It is the best and worst part of a meeting. After everything from sports analogies, pain and gain, speeds and feeds, and time on the whiteboard, the CIO might turn to you at minute 42 of a 60-minute presentation and ask, “what do you think we should do?”

 

White knuckle moment? Victory lap? Time to lob another question? Strangely, what I find myself saying these days, is that IT organizations should resolve their unaddressed debt.

 

To be even more difficult, I point out that there are multiple types of debt, and not all IT debt is the same. Furthermore, what used to be the most critical type of debt to address may no longer be your top priority.

 

In most IT organizations, paying down technical debt takes up all the airtime.

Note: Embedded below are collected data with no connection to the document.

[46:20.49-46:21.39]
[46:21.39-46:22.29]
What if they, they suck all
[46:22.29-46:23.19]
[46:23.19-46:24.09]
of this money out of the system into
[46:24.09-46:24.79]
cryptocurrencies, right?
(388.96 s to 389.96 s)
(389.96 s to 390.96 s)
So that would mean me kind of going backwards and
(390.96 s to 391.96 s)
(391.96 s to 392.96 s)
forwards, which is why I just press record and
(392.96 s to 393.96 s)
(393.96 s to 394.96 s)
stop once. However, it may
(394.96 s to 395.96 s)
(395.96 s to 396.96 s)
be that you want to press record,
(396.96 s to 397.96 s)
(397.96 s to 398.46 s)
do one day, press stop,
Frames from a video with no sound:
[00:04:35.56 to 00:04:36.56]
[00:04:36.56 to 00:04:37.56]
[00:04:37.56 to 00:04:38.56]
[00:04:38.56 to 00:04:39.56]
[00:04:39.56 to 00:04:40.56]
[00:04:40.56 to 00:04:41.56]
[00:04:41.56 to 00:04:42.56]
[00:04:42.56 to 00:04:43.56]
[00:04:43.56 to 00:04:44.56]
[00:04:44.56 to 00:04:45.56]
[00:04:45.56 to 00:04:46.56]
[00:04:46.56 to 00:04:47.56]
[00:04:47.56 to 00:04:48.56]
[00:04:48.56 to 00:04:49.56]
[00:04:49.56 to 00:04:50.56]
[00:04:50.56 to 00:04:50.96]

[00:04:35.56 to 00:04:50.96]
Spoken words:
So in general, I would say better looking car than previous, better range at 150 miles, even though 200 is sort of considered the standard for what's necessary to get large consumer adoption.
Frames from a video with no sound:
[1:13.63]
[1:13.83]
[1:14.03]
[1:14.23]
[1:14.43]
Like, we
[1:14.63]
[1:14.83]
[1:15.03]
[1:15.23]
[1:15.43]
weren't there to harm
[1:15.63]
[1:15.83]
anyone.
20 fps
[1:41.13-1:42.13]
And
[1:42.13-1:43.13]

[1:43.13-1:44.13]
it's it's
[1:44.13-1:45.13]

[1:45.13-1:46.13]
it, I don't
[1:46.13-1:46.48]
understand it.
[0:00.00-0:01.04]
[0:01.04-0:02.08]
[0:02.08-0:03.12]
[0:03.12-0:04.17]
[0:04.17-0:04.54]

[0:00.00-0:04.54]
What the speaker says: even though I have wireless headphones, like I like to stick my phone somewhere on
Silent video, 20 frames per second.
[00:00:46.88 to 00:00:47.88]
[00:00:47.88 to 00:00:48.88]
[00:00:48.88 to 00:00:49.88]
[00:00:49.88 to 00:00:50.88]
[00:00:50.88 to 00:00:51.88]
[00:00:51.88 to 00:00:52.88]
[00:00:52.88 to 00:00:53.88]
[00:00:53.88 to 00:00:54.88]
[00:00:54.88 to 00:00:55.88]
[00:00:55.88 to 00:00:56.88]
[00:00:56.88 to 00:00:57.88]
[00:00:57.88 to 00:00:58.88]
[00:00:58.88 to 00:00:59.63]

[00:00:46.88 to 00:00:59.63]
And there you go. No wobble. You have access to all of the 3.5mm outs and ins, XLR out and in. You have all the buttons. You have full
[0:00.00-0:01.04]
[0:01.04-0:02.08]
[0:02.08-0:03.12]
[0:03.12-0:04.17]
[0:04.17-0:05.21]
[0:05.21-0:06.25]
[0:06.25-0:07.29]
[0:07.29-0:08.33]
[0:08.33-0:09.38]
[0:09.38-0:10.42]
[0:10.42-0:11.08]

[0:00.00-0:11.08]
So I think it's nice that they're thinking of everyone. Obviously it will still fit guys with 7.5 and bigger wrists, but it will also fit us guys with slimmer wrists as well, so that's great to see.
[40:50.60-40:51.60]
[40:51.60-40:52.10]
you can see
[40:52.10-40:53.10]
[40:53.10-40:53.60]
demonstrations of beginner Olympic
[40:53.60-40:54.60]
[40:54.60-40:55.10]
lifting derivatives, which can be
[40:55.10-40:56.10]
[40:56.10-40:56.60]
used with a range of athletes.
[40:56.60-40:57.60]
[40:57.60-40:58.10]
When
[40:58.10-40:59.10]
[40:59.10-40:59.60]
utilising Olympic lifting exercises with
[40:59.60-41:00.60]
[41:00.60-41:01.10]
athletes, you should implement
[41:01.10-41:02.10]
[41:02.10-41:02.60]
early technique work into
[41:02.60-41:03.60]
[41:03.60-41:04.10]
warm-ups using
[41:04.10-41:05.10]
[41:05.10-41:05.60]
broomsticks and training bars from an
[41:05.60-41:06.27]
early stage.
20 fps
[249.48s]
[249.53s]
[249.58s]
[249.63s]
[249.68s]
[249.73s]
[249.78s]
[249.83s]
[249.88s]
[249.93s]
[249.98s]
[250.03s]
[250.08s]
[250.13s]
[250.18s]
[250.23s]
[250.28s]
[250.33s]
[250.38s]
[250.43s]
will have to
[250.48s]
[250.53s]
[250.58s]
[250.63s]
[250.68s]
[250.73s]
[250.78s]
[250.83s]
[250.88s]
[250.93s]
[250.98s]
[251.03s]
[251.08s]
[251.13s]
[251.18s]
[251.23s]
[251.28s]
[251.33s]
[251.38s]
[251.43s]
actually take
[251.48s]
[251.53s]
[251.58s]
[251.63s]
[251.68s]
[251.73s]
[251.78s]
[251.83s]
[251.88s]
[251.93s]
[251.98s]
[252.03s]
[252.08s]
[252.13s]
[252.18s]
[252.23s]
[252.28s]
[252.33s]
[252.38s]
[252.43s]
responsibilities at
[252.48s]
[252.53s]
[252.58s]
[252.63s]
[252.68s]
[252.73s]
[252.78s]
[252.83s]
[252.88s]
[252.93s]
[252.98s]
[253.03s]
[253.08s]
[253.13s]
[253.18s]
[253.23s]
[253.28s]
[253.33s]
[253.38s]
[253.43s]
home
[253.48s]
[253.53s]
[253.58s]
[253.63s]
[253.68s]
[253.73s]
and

Fifteen years ago, with limited alternatives to running everything in your data center, if you couldn’t properly manage your technical debt, you would put the entire business at risk.

 

Whether it was upgrading components, solving interop issues, replacing slow spinning disks, or even mundane tasks such as firmware upgrades, technical debt was the bane of every IT decision maker’s existence. And for many IT organizations, this is still the case. KSR (Keeping Stuff Running) is job number one. High availability and performance are dependent on low levels of technical debt.

 

Technical debt can prevent even world-class IT organizations from succeeding. As recently as 2015, you could find statements in the CIO Journal on wsj.com noting that, “more CIOs are turning their attention to technical debt, they want to identify and categorize it, quantify the cost of it, and estimate the cost and benefit of paying it down.”

 

So why would I recommend deprioritizing technical debt?

 

In 2020, the options available to resolve technical debt are very different than they were in the early 2000s, or even five years ago. Most infrastructure can now be defined and managed through software. Upgrades, migrations, lifecycle management, and even rolling deployments can be automated and centrally managed.

 

When it comes to IT infrastructure, does paying down technical debt always provide the highest return to the organization or business? Are there other types of debt that are more critical, both from an economic and a technology perspective?

 

Thought experiment: you are the VP Infrastructure at a mid-sized insurance company, and you decide to move all your legacy workloads overnight to a third party Infrastructure as a Service provider. This is a thought experiment, so magically the transition from your data center to a new IaaS backend goes flawlessly over a single weekend.

 

On Monday morning, when your team returns to work, what percentage of their time will still be sacrificed to resolving infrastructure technical debt?

 

Very little is a fair assumption. It is more likely that your sys admins and architects’ efforts will be focused on other priority areas like threat management, developer productivity, and cost.

 

This thought experiment crudely represents the opportunity that many organizations see today. If their infrastructure technical debt was entirely, or even mostly, resolved through next-generation offerings such as VCF, VMC , or public cloud IaaS services, what would the priorities be going forward?

 

Which brings us back to the original question, “what do you think we should do?”

 

IT resources are precious, whether you are in the public cloud, the data center, or somewhere in between. Therefore, it is essential to know how your efforts uniquely contribute to your organization’s success. If your team could double the time spent on critical application outcomes and radically efficient service delivery, what would the impact be on morale, your mission, and the organization at large?

 

My suggestion is to look past your technical debt and start assessing the current state of your other IT debt categories. Not only will this support your future success, but it will also help you to see how to best address your technical debt with the highest rate return on your time and money. More on that later in ‘Cloud Is’ Part Eight.

 

For now, what are the other debts to pay? The first is policy debt, which represents the non-infrastructure aspects of your IT and cloud service management overhead. Policy debt will stay with you, even if you have a real-world thought experiment where technical debt disappears over a weekend.